**Records shown:**
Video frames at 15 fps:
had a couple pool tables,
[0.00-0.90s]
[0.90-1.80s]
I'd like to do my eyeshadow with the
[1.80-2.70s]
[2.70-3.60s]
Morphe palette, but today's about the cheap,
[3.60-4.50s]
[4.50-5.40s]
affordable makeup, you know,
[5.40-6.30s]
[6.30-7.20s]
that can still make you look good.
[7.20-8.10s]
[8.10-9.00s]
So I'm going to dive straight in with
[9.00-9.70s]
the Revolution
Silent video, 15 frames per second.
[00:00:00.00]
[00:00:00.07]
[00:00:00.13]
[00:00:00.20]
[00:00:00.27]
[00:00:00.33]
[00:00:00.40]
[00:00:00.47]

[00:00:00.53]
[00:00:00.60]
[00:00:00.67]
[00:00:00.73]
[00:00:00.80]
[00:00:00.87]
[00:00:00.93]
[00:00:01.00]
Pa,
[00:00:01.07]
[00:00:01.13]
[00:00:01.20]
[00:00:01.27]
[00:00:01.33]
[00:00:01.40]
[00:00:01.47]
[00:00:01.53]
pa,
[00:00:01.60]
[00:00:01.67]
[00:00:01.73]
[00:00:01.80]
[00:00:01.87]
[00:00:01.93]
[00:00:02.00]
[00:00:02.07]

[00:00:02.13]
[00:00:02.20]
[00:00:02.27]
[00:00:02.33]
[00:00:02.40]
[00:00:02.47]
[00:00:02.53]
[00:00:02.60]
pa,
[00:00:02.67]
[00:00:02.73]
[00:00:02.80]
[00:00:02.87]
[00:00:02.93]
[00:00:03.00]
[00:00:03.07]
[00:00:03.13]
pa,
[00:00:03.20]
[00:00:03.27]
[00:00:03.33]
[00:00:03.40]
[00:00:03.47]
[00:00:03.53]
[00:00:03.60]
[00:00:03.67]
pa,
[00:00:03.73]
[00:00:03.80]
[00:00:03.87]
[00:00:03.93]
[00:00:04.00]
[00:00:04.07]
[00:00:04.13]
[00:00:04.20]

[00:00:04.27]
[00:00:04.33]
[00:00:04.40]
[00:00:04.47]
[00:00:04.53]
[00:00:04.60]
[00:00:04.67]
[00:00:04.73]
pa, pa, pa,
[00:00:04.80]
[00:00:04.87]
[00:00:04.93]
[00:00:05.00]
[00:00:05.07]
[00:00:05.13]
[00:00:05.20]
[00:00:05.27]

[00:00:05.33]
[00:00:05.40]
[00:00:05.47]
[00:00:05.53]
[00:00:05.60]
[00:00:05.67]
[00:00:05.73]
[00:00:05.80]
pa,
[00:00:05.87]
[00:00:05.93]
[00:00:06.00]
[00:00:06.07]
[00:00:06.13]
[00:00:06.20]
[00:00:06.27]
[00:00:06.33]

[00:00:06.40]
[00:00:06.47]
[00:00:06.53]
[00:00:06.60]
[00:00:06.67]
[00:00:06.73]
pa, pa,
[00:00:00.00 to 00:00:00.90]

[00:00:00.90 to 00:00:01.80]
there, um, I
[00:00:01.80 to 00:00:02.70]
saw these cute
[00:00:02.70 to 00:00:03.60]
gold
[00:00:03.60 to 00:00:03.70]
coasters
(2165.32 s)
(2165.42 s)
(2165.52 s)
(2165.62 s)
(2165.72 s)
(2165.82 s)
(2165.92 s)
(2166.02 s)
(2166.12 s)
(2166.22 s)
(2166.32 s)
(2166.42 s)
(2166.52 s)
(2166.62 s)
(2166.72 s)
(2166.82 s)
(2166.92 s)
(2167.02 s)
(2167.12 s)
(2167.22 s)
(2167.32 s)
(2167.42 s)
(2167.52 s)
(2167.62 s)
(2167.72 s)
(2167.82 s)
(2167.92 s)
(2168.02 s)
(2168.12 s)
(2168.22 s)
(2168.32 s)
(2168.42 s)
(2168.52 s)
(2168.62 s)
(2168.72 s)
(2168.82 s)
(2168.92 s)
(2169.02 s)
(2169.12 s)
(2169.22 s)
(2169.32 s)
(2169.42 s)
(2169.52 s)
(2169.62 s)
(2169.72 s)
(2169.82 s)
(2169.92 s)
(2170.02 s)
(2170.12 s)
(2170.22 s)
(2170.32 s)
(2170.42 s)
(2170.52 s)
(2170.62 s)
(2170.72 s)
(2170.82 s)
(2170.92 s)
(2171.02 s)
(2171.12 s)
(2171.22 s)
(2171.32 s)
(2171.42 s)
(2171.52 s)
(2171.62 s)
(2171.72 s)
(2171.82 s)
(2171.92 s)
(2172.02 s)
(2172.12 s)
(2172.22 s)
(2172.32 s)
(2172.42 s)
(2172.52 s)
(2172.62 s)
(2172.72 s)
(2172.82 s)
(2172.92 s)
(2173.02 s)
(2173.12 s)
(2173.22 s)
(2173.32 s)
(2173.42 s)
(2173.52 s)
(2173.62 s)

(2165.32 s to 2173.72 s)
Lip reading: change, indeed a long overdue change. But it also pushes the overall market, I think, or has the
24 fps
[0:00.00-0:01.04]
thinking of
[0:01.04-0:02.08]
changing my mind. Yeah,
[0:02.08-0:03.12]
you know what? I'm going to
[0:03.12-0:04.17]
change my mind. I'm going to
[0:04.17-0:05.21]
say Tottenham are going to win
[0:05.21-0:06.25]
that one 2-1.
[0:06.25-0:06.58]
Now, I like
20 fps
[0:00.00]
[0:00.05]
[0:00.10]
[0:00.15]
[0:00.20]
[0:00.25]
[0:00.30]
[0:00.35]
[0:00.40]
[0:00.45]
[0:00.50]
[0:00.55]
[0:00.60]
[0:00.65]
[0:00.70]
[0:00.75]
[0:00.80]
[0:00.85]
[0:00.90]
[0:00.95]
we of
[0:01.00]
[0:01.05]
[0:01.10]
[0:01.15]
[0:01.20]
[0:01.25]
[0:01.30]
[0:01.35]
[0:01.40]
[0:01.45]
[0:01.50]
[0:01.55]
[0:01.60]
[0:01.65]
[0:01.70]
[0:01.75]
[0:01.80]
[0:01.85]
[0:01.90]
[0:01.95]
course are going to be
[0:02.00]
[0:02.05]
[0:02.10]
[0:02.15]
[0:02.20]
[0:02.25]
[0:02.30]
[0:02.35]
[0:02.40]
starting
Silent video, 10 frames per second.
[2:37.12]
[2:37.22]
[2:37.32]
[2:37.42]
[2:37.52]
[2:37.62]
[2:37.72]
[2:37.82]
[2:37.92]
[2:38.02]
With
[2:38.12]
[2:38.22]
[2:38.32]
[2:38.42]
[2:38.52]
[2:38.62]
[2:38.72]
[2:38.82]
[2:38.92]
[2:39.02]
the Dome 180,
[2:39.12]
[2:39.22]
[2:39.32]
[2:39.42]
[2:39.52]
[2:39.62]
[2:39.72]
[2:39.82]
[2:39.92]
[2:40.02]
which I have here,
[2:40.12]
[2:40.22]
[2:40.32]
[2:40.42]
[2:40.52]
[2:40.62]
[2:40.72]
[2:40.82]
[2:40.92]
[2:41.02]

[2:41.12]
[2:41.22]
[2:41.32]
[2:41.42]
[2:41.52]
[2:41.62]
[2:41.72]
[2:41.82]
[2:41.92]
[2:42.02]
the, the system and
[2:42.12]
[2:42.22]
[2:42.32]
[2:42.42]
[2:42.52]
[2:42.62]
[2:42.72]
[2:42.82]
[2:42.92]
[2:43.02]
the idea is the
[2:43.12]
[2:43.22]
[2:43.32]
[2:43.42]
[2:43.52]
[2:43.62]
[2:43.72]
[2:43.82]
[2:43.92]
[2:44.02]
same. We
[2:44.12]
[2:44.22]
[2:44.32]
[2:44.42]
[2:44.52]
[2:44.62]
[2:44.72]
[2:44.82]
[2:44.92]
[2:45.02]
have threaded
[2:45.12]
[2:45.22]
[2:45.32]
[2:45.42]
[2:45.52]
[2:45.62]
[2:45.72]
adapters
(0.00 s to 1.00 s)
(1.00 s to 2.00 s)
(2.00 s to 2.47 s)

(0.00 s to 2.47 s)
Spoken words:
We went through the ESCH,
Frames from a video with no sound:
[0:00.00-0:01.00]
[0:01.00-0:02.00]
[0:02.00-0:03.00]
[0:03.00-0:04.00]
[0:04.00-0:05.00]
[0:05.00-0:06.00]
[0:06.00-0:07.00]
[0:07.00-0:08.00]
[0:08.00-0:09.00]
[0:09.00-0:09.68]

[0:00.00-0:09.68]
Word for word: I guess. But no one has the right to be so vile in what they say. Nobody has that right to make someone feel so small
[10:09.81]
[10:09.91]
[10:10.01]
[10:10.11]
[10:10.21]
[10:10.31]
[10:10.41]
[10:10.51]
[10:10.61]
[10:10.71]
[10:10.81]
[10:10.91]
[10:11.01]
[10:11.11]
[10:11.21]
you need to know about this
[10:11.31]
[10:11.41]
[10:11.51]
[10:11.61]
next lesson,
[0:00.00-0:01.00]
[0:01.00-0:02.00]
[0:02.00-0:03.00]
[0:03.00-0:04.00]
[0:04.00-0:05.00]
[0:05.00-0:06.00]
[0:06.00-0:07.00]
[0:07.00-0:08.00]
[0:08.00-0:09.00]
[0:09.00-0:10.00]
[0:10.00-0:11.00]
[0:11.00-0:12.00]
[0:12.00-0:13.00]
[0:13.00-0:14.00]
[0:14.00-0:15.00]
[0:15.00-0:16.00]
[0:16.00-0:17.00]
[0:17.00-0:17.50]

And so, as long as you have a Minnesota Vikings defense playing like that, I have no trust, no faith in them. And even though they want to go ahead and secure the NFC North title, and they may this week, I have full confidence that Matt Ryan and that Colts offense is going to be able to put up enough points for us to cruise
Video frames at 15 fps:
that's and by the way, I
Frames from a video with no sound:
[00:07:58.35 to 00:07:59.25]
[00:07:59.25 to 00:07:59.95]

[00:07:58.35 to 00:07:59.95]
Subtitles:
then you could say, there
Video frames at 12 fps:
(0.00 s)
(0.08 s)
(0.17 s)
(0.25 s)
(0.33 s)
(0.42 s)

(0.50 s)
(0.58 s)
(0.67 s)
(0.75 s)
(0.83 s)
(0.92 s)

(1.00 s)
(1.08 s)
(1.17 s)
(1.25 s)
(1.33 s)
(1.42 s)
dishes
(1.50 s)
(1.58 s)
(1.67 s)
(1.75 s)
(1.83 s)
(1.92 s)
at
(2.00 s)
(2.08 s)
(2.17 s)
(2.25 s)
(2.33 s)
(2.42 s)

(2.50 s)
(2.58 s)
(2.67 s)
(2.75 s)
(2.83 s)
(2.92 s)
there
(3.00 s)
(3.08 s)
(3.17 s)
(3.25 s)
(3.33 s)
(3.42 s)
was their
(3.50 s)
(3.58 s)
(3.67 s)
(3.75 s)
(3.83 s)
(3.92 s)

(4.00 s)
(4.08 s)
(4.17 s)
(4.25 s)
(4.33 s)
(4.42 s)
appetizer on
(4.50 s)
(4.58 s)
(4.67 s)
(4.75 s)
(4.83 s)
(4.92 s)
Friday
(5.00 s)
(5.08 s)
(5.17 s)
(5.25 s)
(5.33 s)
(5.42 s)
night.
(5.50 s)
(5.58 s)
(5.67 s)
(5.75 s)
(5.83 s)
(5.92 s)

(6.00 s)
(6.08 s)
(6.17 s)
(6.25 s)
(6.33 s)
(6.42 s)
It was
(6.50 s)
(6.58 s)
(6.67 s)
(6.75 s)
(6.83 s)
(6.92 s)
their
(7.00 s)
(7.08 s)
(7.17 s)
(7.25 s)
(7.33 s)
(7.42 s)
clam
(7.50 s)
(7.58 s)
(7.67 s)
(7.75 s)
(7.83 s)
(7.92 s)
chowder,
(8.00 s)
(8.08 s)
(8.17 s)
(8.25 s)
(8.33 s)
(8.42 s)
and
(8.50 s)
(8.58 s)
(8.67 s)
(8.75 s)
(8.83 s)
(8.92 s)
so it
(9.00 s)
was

**Task prompt:** Return exactly, and only, the lines above starting at the line that contains "[00:00:01.93]" and ending at the line that contains "(2165.42 s)".

**Result of this exercise:**
[00:00:01.93]
[00:00:02.00]
[00:00:02.07]

[00:00:02.13]
[00:00:02.20]
[00:00:02.27]
[00:00:02.33]
[00:00:02.40]
[00:00:02.47]
[00:00:02.53]
[00:00:02.60]
pa,
[00:00:02.67]
[00:00:02.73]
[00:00:02.80]
[00:00:02.87]
[00:00:02.93]
[00:00:03.00]
[00:00:03.07]
[00:00:03.13]
pa,
[00:00:03.20]
[00:00:03.27]
[00:00:03.33]
[00:00:03.40]
[00:00:03.47]
[00:00:03.53]
[00:00:03.60]
[00:00:03.67]
pa,
[00:00:03.73]
[00:00:03.80]
[00:00:03.87]
[00:00:03.93]
[00:00:04.00]
[00:00:04.07]
[00:00:04.13]
[00:00:04.20]

[00:00:04.27]
[00:00:04.33]
[00:00:04.40]
[00:00:04.47]
[00:00:04.53]
[00:00:04.60]
[00:00:04.67]
[00:00:04.73]
pa, pa, pa,
[00:00:04.80]
[00:00:04.87]
[00:00:04.93]
[00:00:05.00]
[00:00:05.07]
[00:00:05.13]
[00:00:05.20]
[00:00:05.27]

[00:00:05.33]
[00:00:05.40]
[00:00:05.47]
[00:00:05.53]
[00:00:05.60]
[00:00:05.67]
[00:00:05.73]
[00:00:05.80]
pa,
[00:00:05.87]
[00:00:05.93]
[00:00:06.00]
[00:00:06.07]
[00:00:06.13]
[00:00:06.20]
[00:00:06.27]
[00:00:06.33]

[00:00:06.40]
[00:00:06.47]
[00:00:06.53]
[00:00:06.60]
[00:00:06.67]
[00:00:06.73]
pa, pa,
[00:00:00.00 to 00:00:00.90]

[00:00:00.90 to 00:00:01.80]
there, um, I
[00:00:01.80 to 00:00:02.70]
saw these cute
[00:00:02.70 to 00:00:03.60]
gold
[00:00:03.60 to 00:00:03.70]
coasters
(2165.32 s)
(2165.42 s)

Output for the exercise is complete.